Information shown:
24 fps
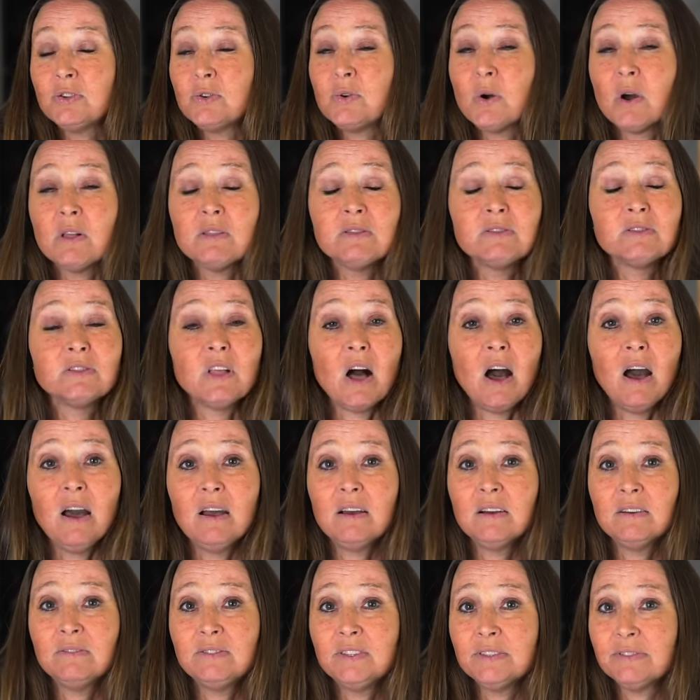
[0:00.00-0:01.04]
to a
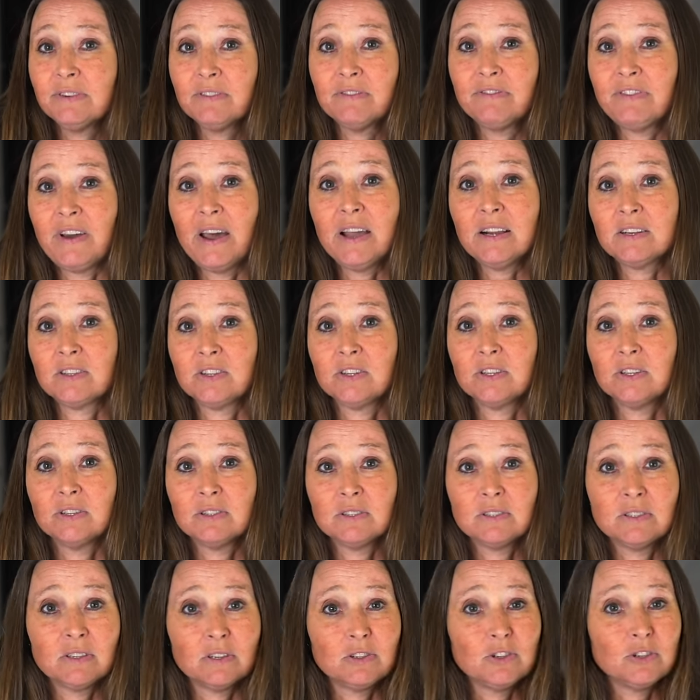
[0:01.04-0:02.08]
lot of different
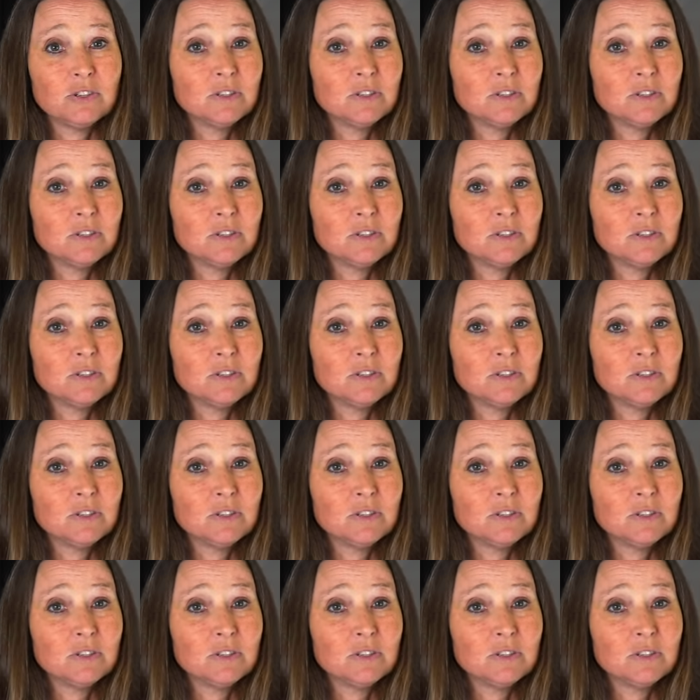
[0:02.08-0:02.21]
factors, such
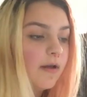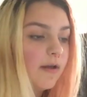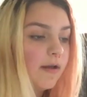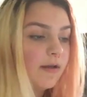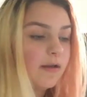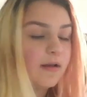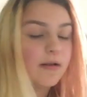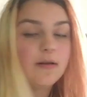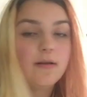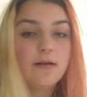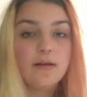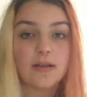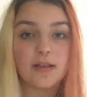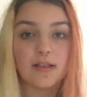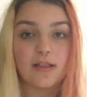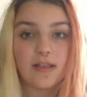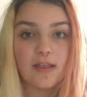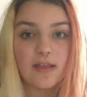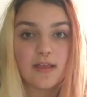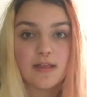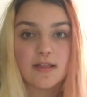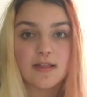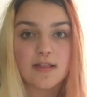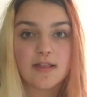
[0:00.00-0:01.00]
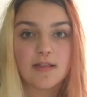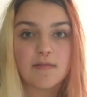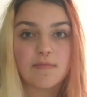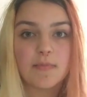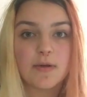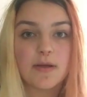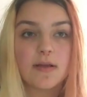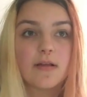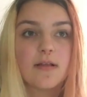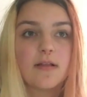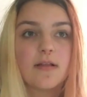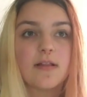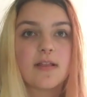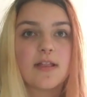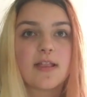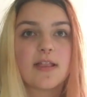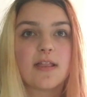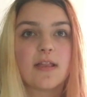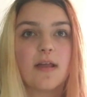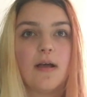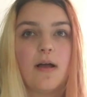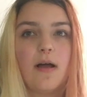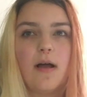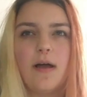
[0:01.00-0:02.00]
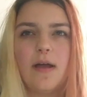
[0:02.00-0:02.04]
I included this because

What this task involves: Only the lines from the one containing "[0:02.08-0:02.21]" through the final line of the listing should be reproduced, exactly and with no pictures.

Output below:
[0:02.08-0:02.21]
factors, such
[0:00.00-0:01.00]
[0:01.00-0:02.00]
[0:02.00-0:02.04]
I included this because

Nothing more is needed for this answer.